--- What is needed ---
Repeat each entry as written and leave the images out of the copy.

Stored items:

═══

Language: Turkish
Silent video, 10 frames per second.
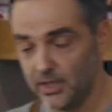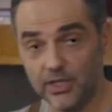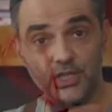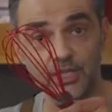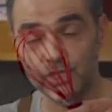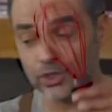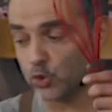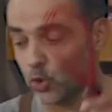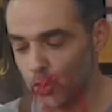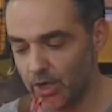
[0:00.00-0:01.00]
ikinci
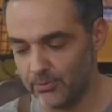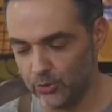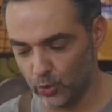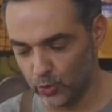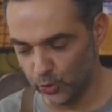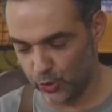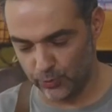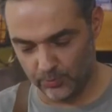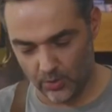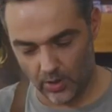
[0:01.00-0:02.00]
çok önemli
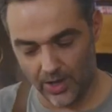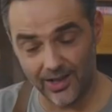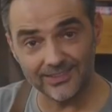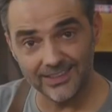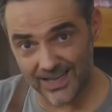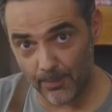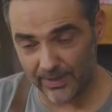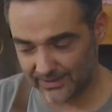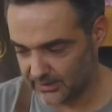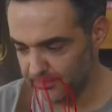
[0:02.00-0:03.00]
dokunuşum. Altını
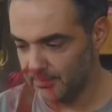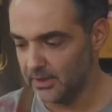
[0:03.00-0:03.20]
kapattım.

═══

--- Completed task ---
Language: Turkish
Silent video, 10 frames per second.
[0:00.00-0:01.00]
ikinci
[0:01.00-0:02.00]
çok önemli
[0:02.00-0:03.00]
dokunuşum. Altını
[0:03.00-0:03.20]
kapattım.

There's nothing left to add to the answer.